Quand j’ai commencé le métier de photographe il y a vingt cinq ans, j’utilisais des émulsions argentiques que me fournissait la rédaction du quotidien régional pour lequel je travaillais. Pour des raisons de coût, le journal me donnait principalement des films noir et blanc. À partir du négatif développé, je réalisais moi-même les tirages au labo. Ce fut un apprentissage long et minutieux dont je garde une certaine nostalgie. Je passais des heures à jouer avec les temps de pose, les masquages à la main sous l’agrandisseur et les grades de papier avant de voir apparaître, comme par magie, mes images dans le révélateur. Je cultivais alors, sans le savoir, mon goût des noirs profonds, des contrastes soutenus et du grain brut. L’arrivée du support numérique a changé ma façon de travailler sans modifier ma façon de voir : pour moi, la photographie est et restera monochrome.

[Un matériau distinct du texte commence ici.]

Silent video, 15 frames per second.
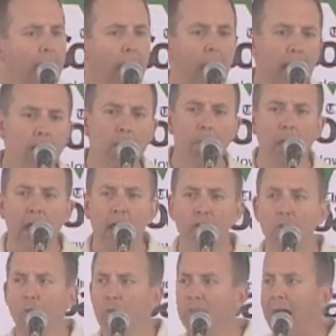And to me,
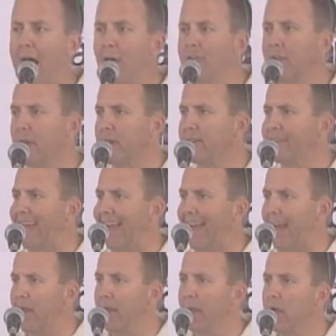
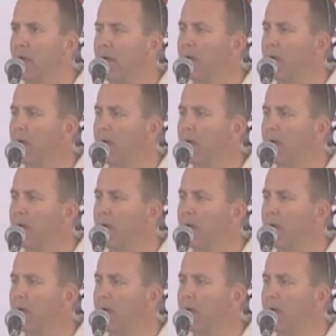2010,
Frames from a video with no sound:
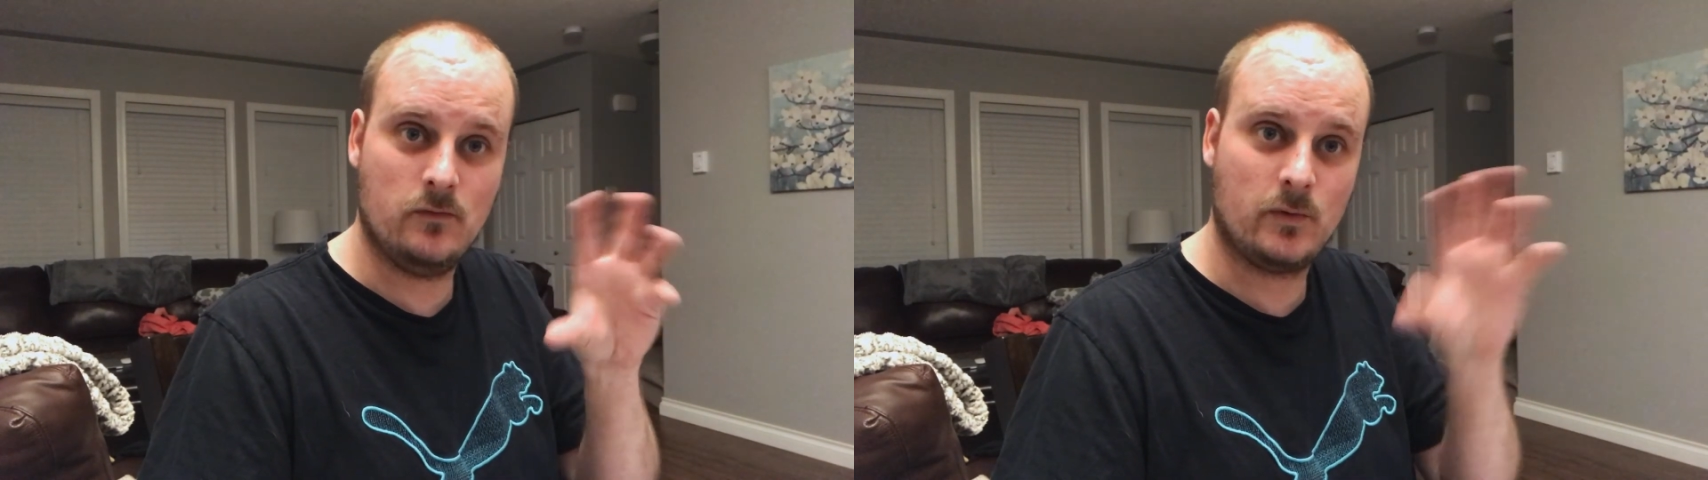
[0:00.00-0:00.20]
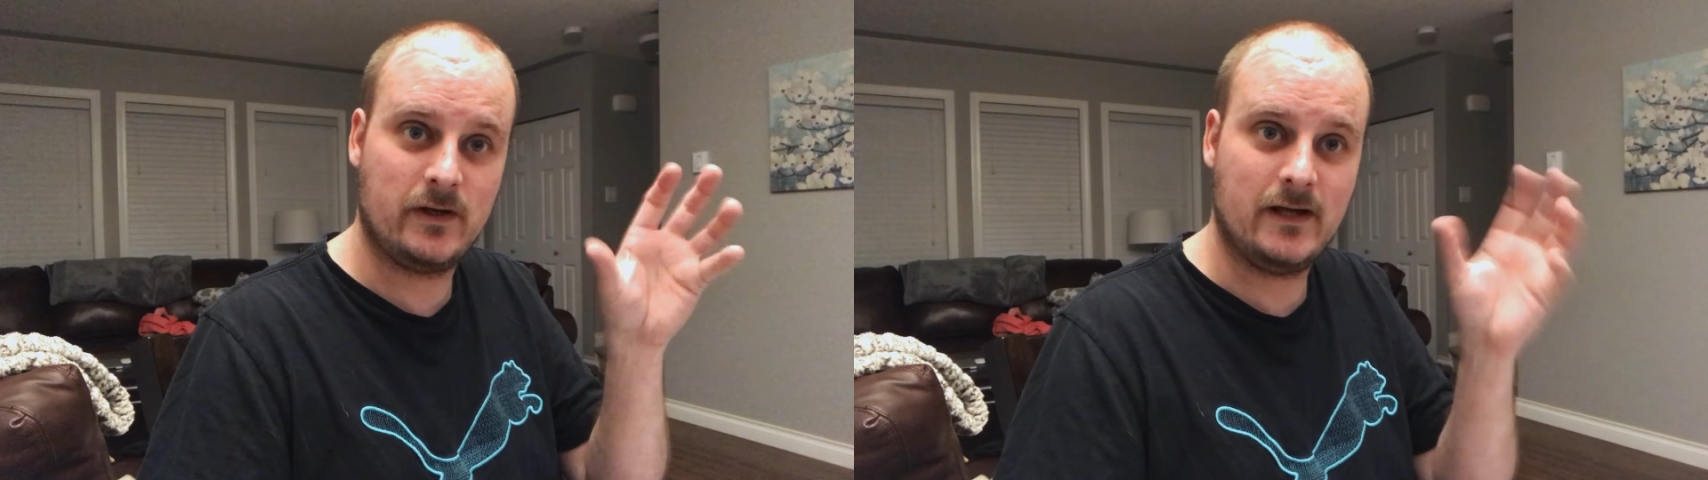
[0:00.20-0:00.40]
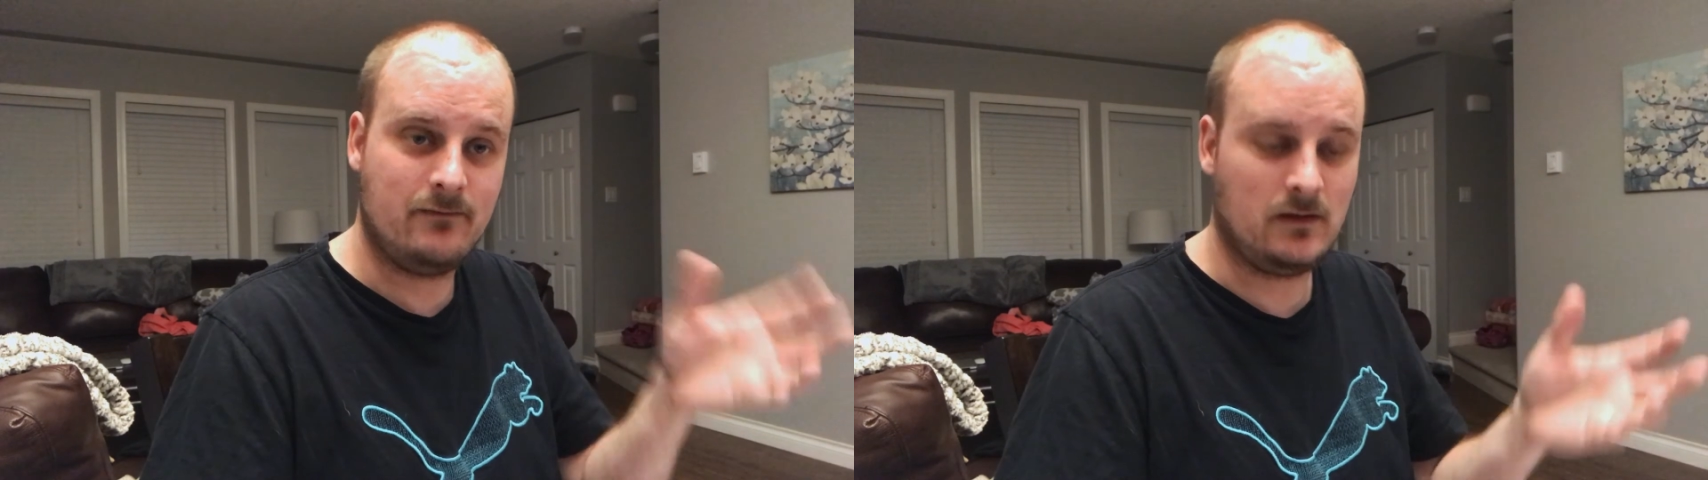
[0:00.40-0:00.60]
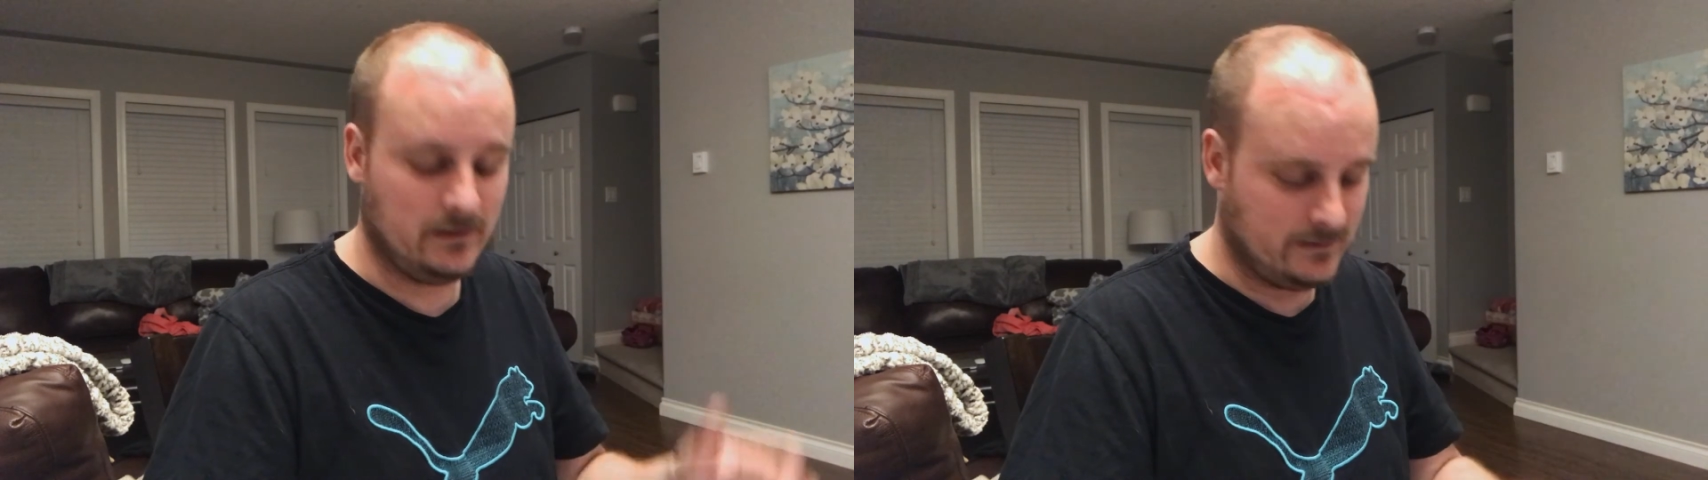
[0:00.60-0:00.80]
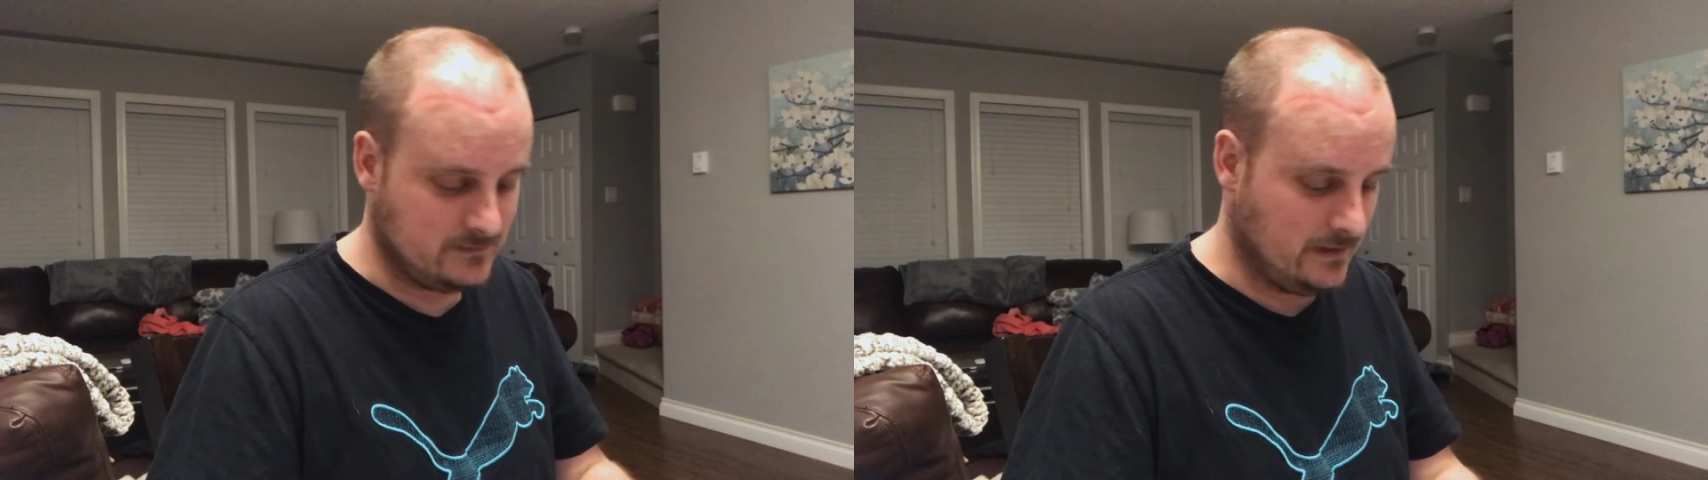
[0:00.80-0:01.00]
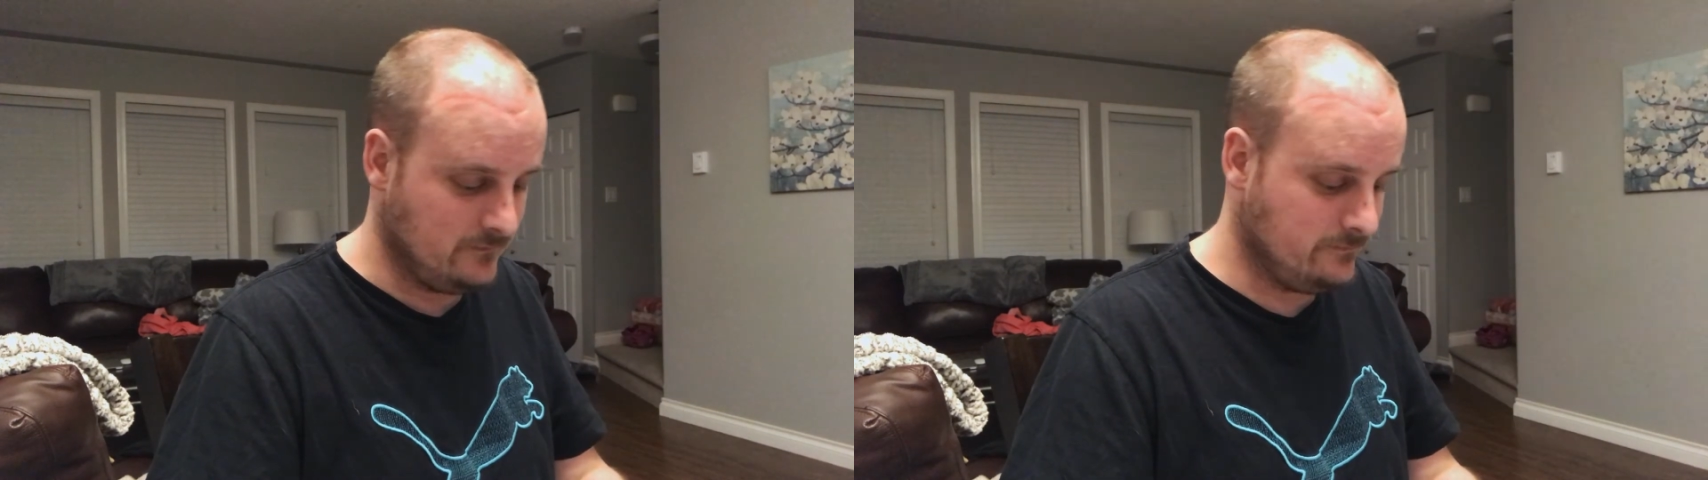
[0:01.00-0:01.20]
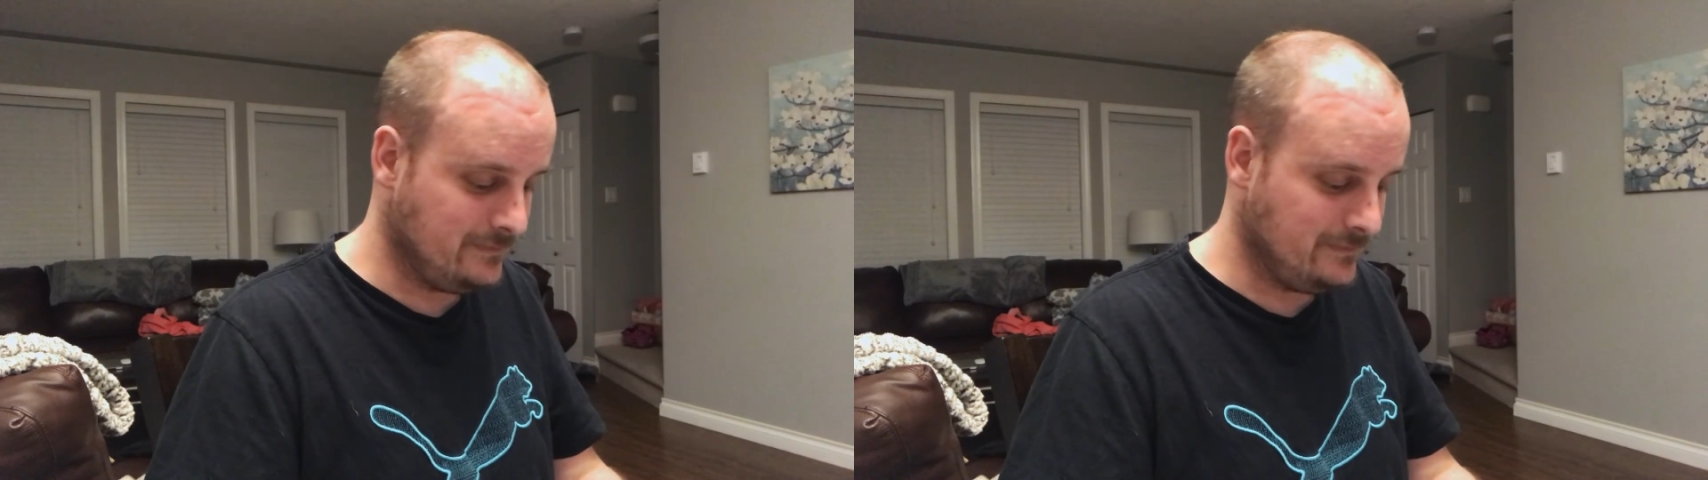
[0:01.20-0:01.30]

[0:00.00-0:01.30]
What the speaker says: or you can have the click inside of it.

- La force esthétique et symbolique du noir et blanc
Je suis très inspiré par les maîtres de la photographie que sont Ansel Adams, Henri Cartier-Bresson, Elliot Erwitt, Peter Beard ou Sebastiao Salgado. Leur approche avec des noirs denses et des lumières soignées constitue pour moi le pilier du message visuel. À l’instar de ces photographes, je privilégie l’usage du monochrome car il me permet de focaliser le regard sur l’essentiel de la scène au lieu de le disperser par les effets d’attirance et de répulsion de certaines couleurs.
- Liberté et cohérence
Je me sens plus libre quand je photographie en n&b car je me concentre ainsi d’avantage sur les personnages, les formes, la composition, les lumières et les ombres. J’aime jouer sur les cadrages et je n’hésite pas à sortir des schémas classiques et des prérequis pour donner à surprendre ou à réfléchir. En ce sens, le noir et blanc est le médium idéal. Il apporte en sus une cohérence dans l’ensemble de mon travail. Que ce soit l’été ou l’hiver, l’aube ou le crépuscule, le Botswana ou l’Afrique du Sud, l’animal ou le paysage, le fait de travailler en n&b donne immédiatement une unité esthétique et renforce mon postulat subjectif et poétique.
- Les animaux sauvages sublimés par le monochrome
Alors que je poursuivais une carrière de photojournaliste dans le sport, j’ai initié en 2002 un travail personnel sur la faune sauvage, spontanément réalisé en noir et blanc. Je n’avais aucune commande donc aucune exigence éditoriale ; seulement l’envie et le plaisir de découvrir, dans leur environnement naturel, des espèces emblématiques qui m’avaient toujours fait rêver. La beauté graphique de la robe des zèbres et des silhouettes de girafes donne matière à des compositions travaillées, où se répondent et s’enchevêtrent formes animales et végétales. Mon approche de la photographie animalière adopte ainsi une démarche artistique où l’attitude interprétative prévaut sur la vision documentaire.
- Placer les animaux parmi nos albums de famille
Je passe du temps sur le terrain à suivre les animaux, à les observer et à chercher l’osmose entre eux et leur environnement. Mes images sont d’avantage des illustrations du quotidien des bêtes, des clichés de leur lien filial intime. Je ne cherche pas les scènes de prédation ni d’accouplement qui relèvent du spectacle. J’envisage les animaux comme des personnes et suis d’avantage en quête d’une expression, d’une posture, d’un trait de caractère : ce que le noir et blanc met parfaitement en exergue. J’aimerais que mon travail réveille notre perception des bêtes et les place dans notre univers personnel parmi nos instantanés de vie et nos albums de famille.